> _Instructions for the task_
Work through the listing below and give again exactly the lines from the one with "(0.00 s to 1.00 s)" to the one with "Transcript: programmed, because", both ends included. All other lines and all pictures stay out.

> _Input data_
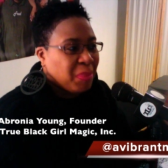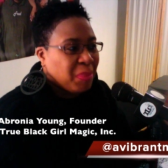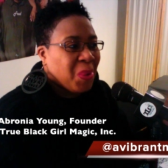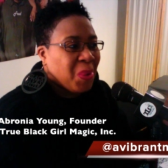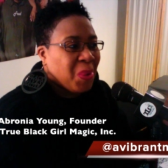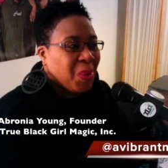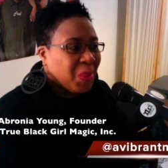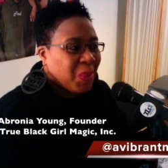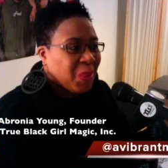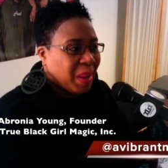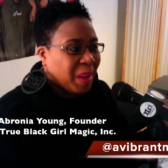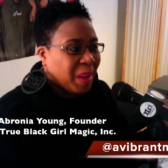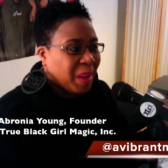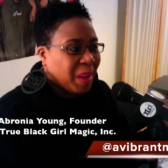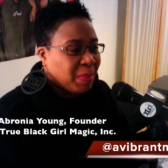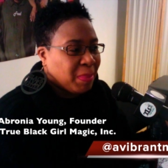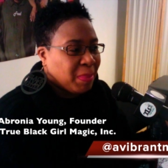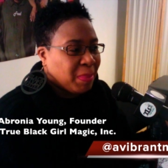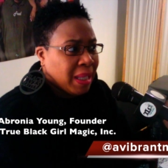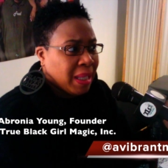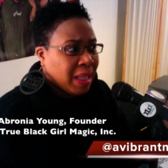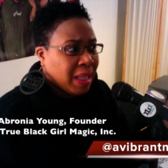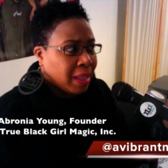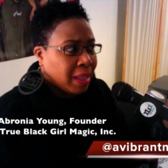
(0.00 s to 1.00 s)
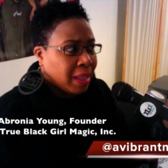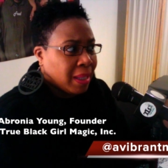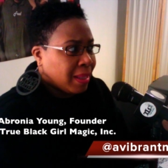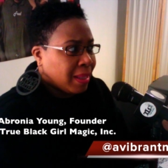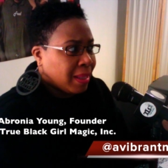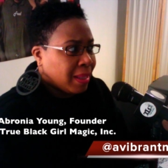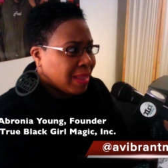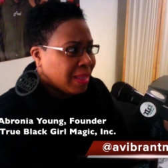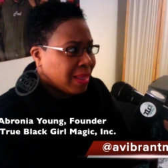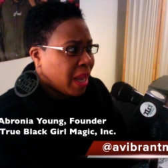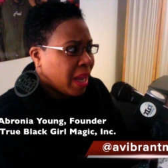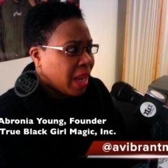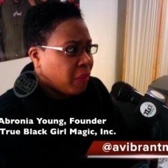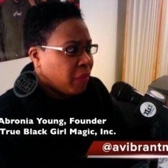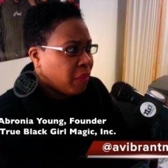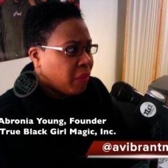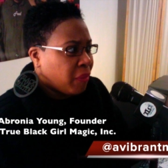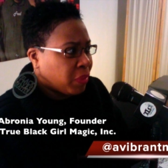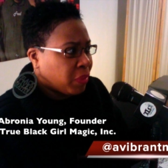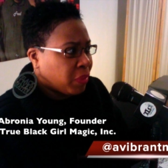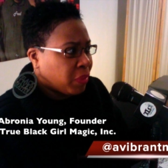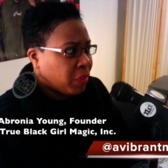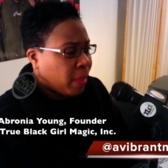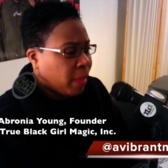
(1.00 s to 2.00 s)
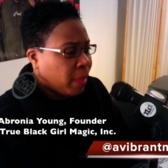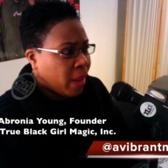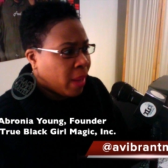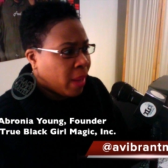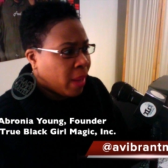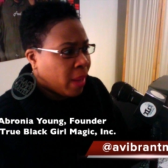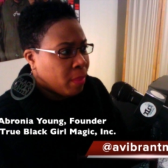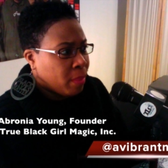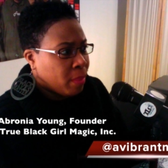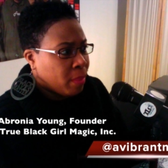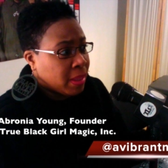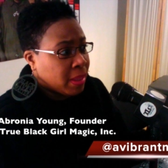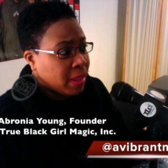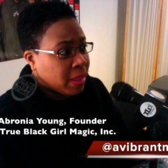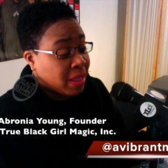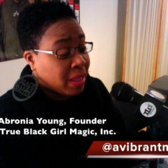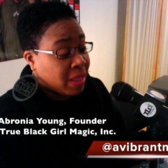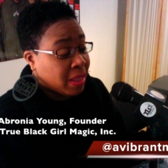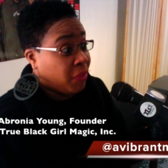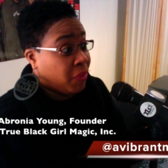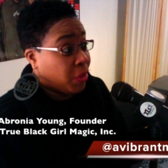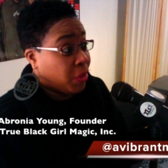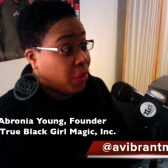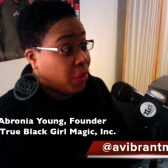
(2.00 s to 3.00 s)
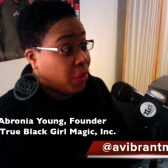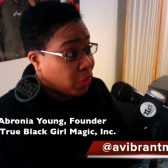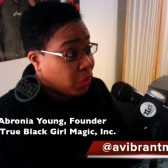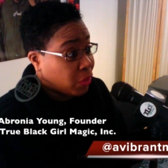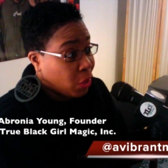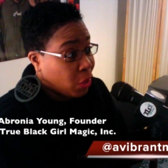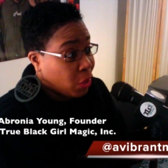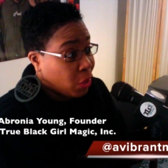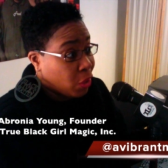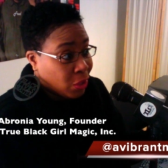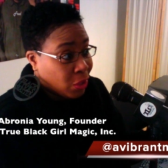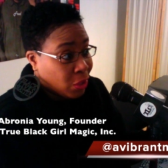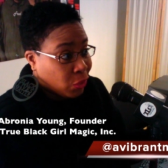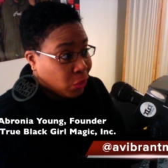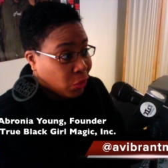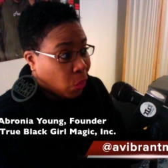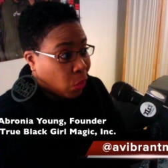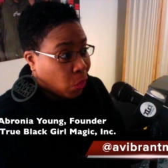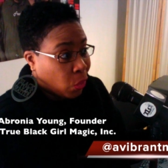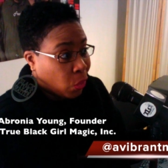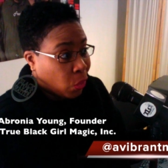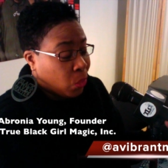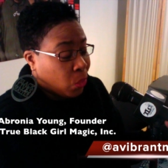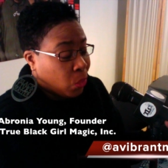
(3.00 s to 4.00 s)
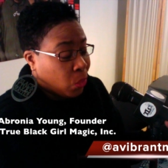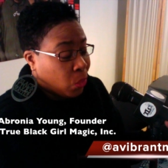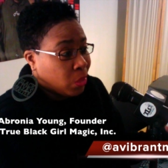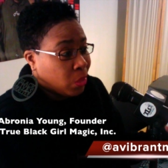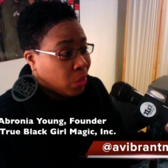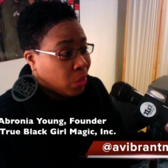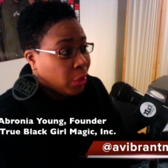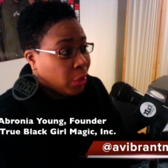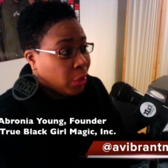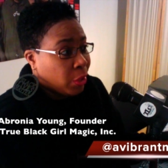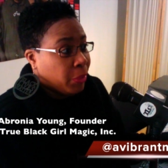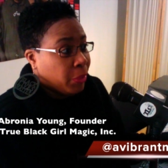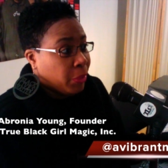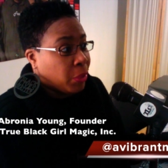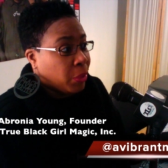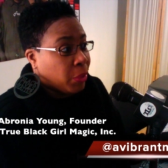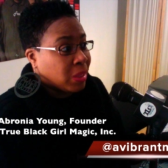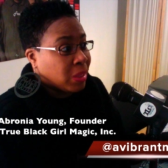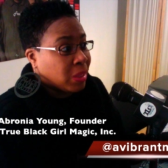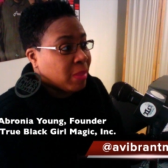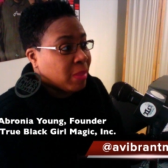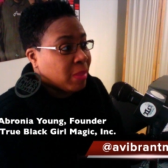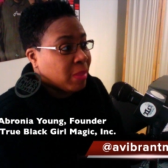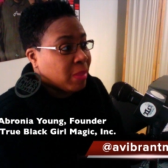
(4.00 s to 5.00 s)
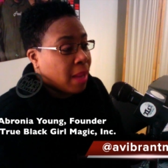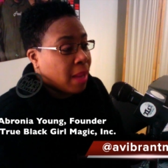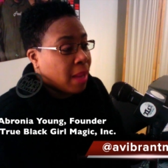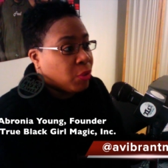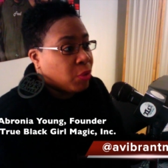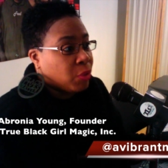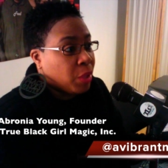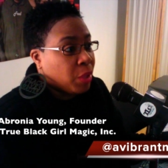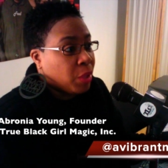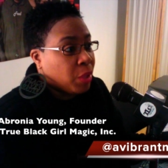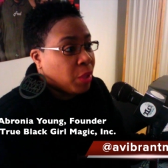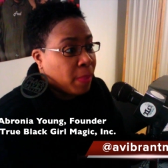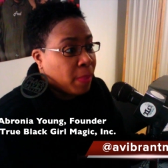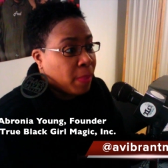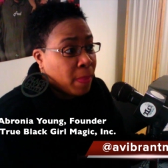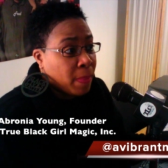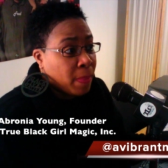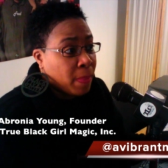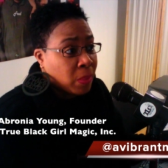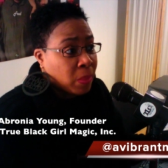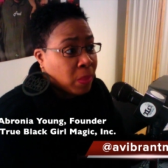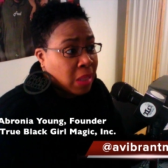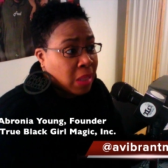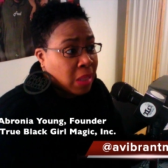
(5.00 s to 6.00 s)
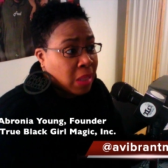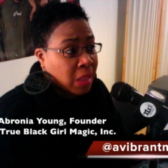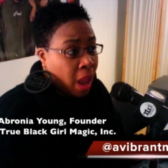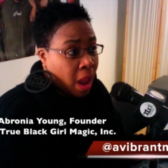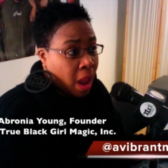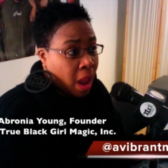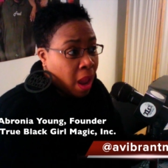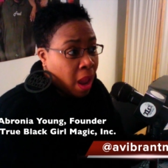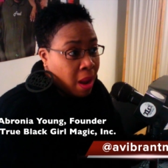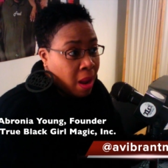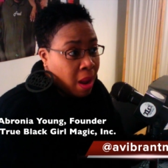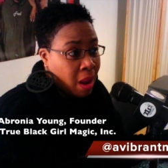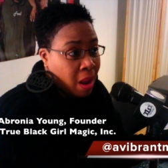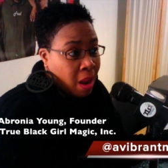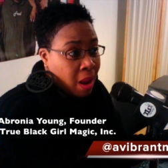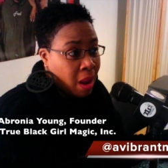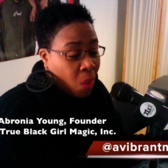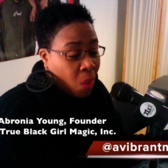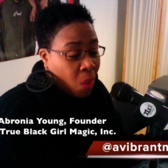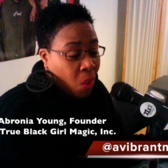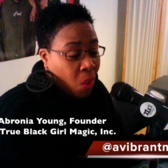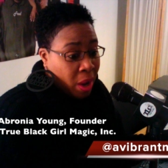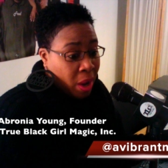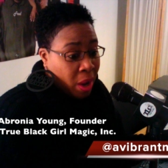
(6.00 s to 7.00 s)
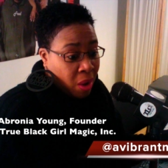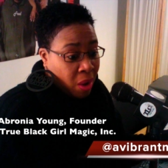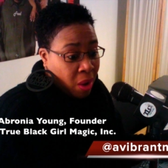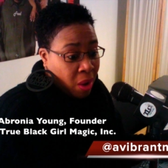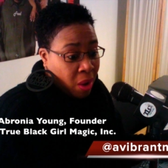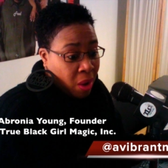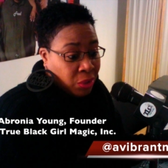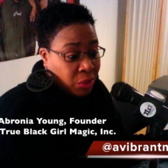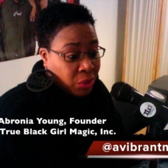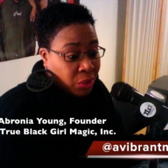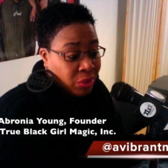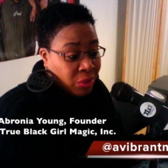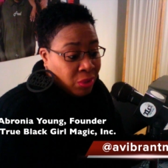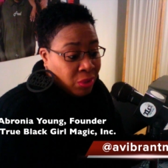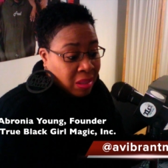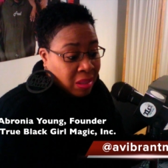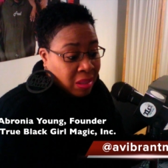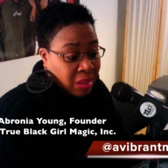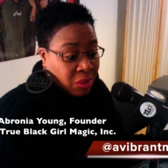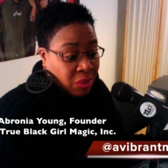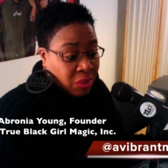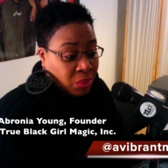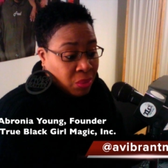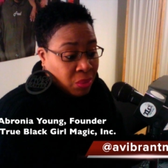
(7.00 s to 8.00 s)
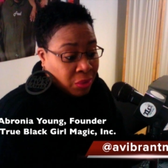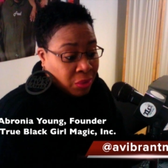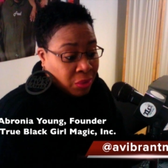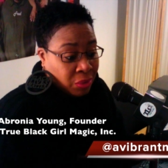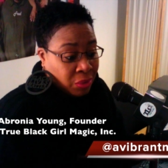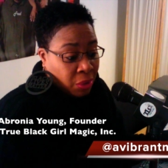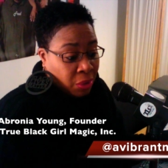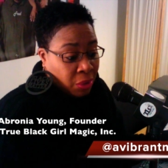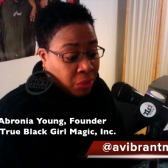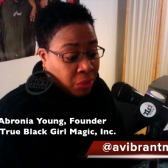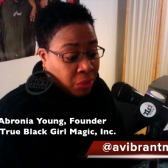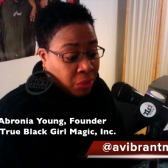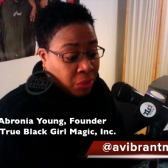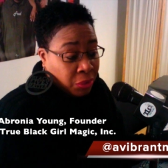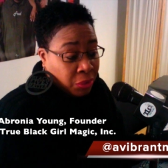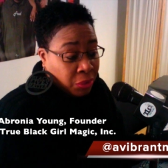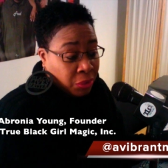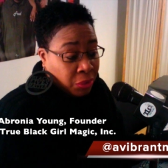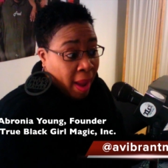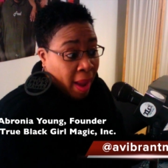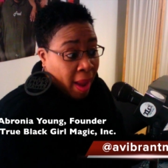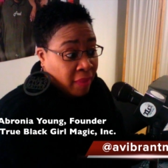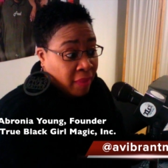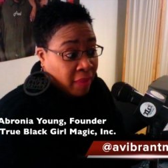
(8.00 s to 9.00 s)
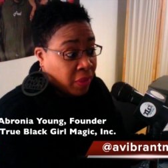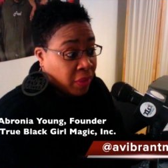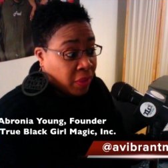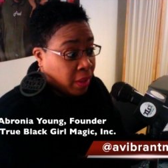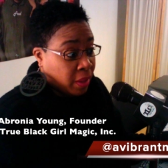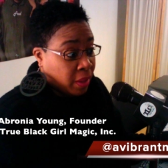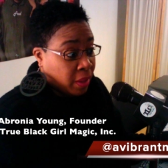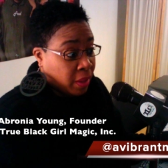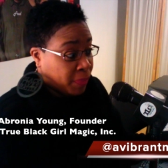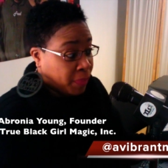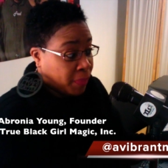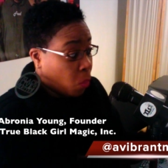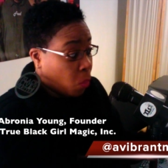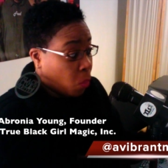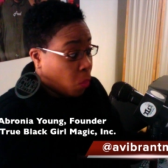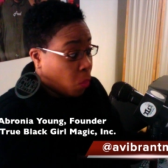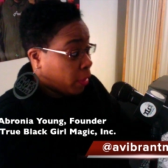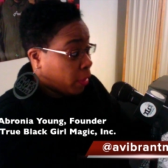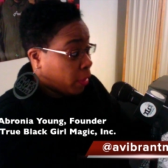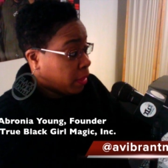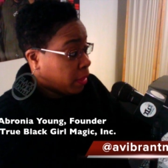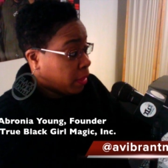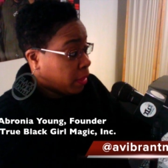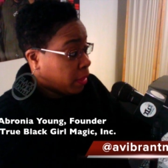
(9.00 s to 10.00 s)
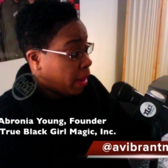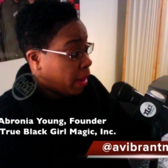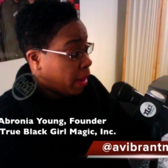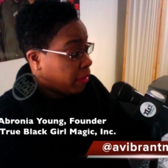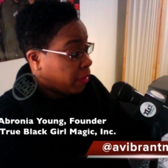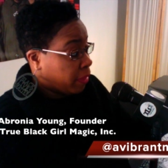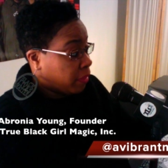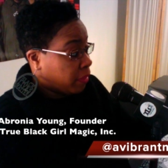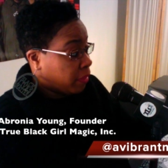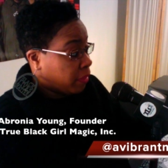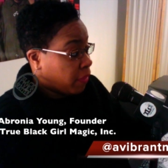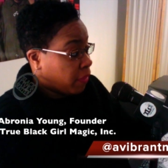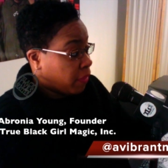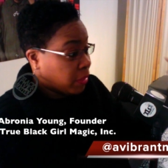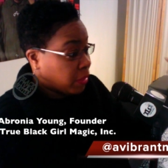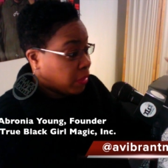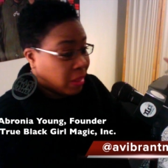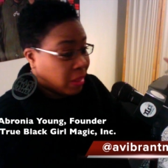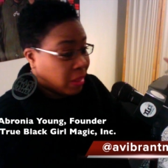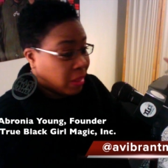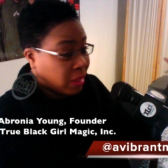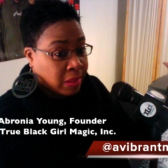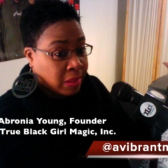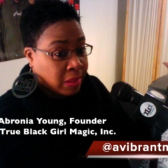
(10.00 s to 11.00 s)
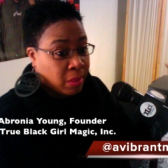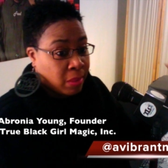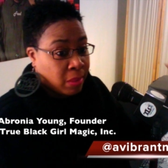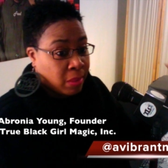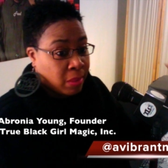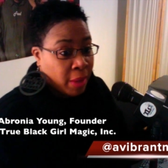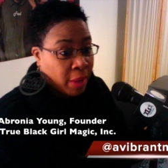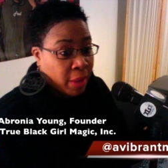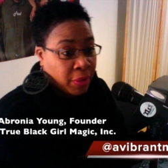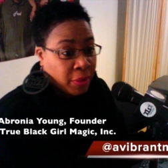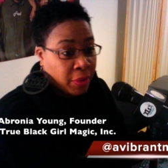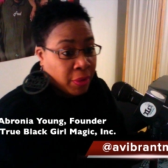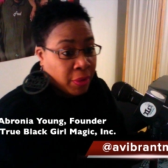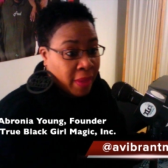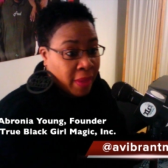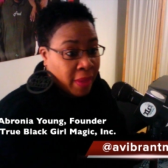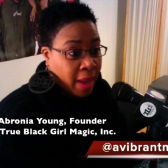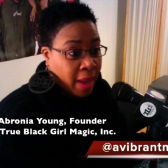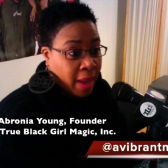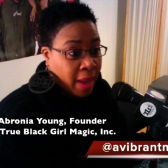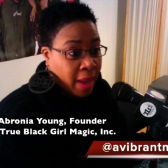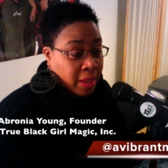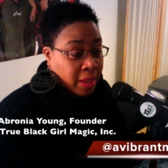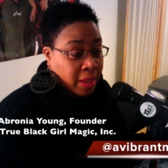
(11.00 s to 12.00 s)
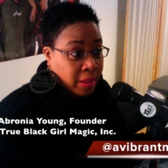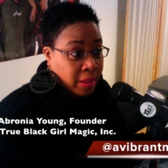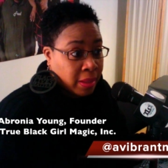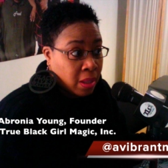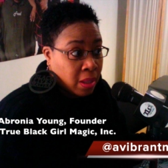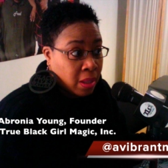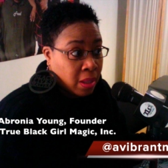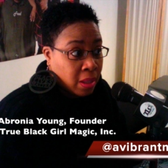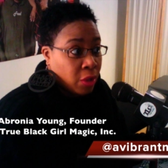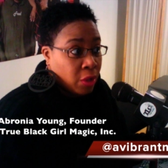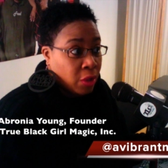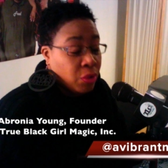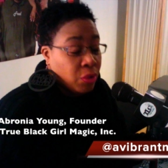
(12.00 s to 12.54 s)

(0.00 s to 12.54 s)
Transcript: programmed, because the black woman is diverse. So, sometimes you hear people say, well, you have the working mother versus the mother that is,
--
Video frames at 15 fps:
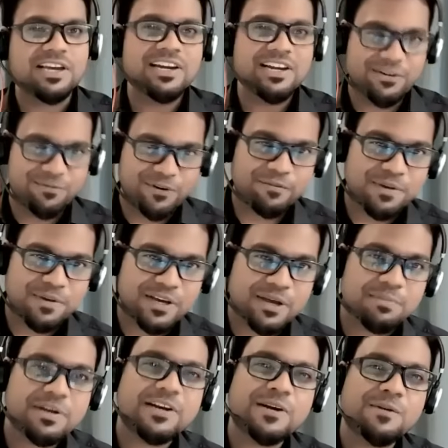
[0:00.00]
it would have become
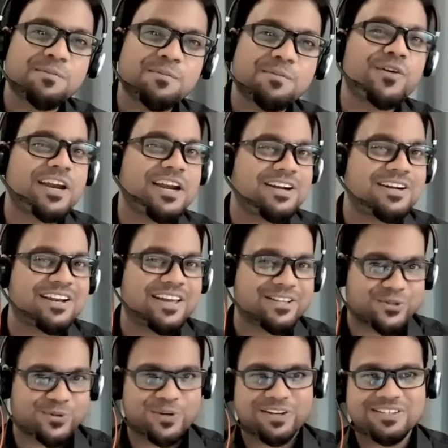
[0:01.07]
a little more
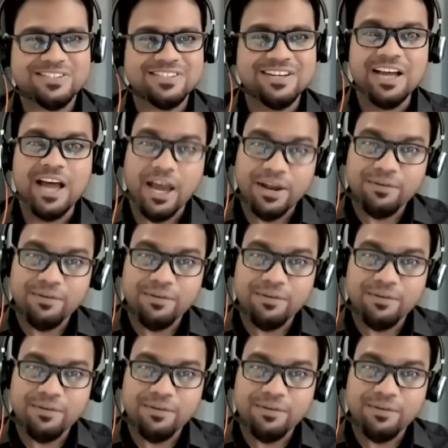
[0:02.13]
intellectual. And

> _Result of this exercise_
(0.00 s to 1.00 s)
(1.00 s to 2.00 s)
(2.00 s to 3.00 s)
(3.00 s to 4.00 s)
(4.00 s to 5.00 s)
(5.00 s to 6.00 s)
(6.00 s to 7.00 s)
(7.00 s to 8.00 s)
(8.00 s to 9.00 s)
(9.00 s to 10.00 s)
(10.00 s to 11.00 s)
(11.00 s to 12.00 s)
(12.00 s to 12.54 s)

(0.00 s to 12.54 s)
Transcript: programmed, because the black woman is diverse. So, sometimes you hear people say, well, you have the working mother versus the mother that is,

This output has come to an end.